What you will do
Please give the whole listing again word for word, and drop any pictures it holds.

Input data
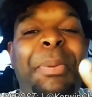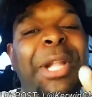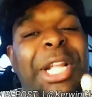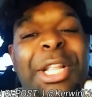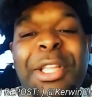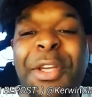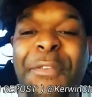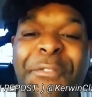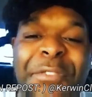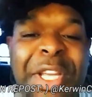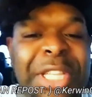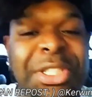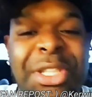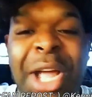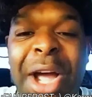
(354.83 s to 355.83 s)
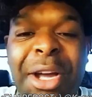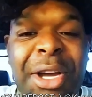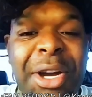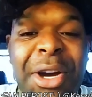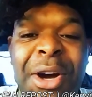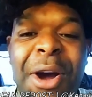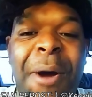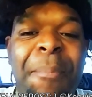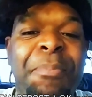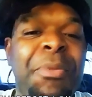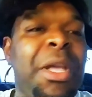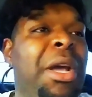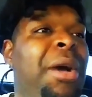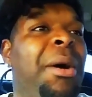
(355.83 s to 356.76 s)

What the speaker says: plentyoffish.com,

Result for this task
(354.83 s to 355.83 s)
(355.83 s to 356.76 s)

What the speaker says: plentyoffish.com,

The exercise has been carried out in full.